§ **EXERCISE DATA**
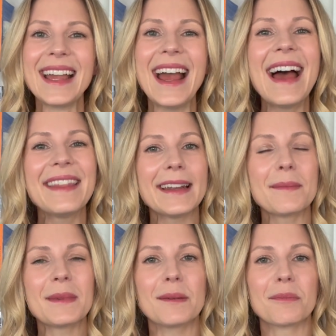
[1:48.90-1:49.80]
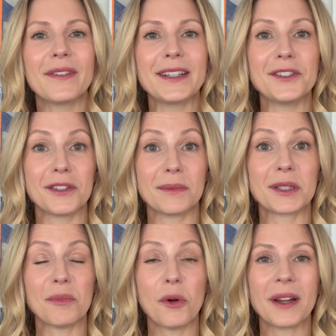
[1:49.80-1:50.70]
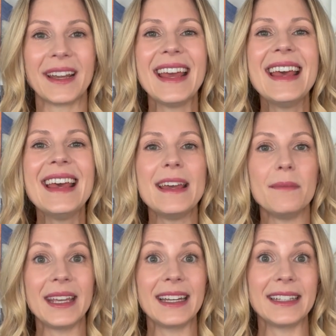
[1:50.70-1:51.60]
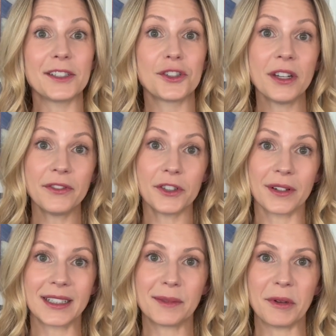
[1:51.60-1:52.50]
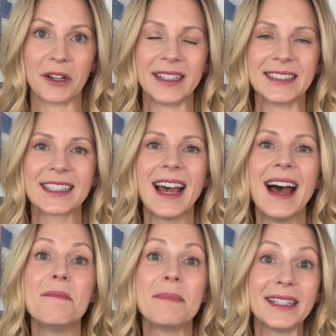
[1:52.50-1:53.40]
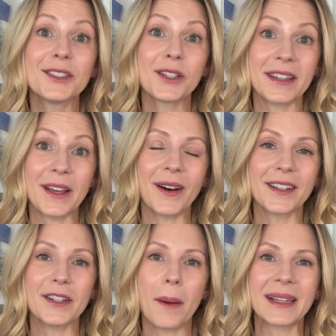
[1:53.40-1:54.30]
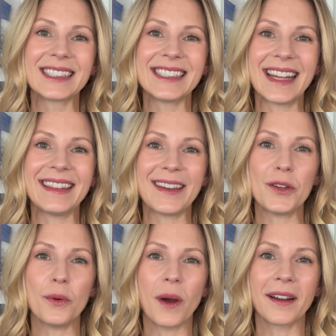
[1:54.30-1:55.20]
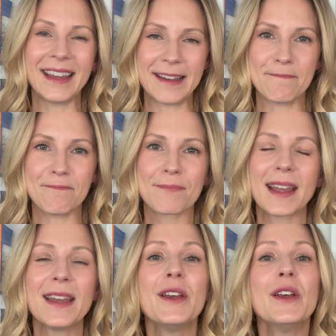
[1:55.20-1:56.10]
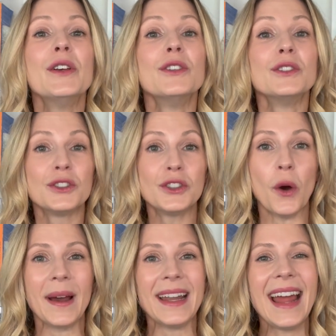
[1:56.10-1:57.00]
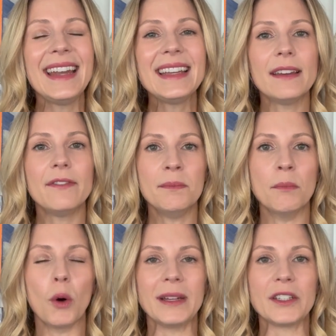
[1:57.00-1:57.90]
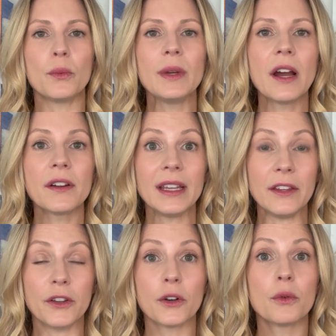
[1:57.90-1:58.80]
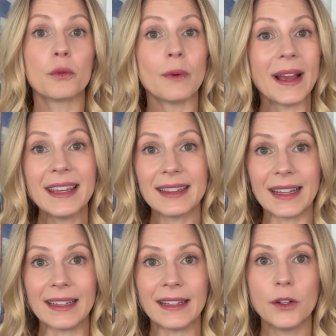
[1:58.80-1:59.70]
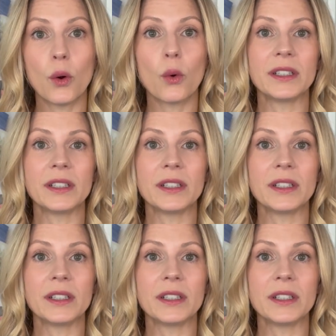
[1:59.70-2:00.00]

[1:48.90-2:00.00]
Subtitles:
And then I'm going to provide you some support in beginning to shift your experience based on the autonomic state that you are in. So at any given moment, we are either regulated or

§ **PROBLEM DETAILS**
Look above for the line containing "[1:56.10-1:57.00]"; output that line and all lines after it through the last one exactly, without the pictures.

§ **OUTPUT OF THE EXERCISE**
[1:56.10-1:57.00]
[1:57.00-1:57.90]
[1:57.90-1:58.80]
[1:58.80-1:59.70]
[1:59.70-2:00.00]

[1:48.90-2:00.00]
Subtitles:
And then I'm going to provide you some support in beginning to shift your experience based on the autonomic state that you are in. So at any given moment, we are either regulated or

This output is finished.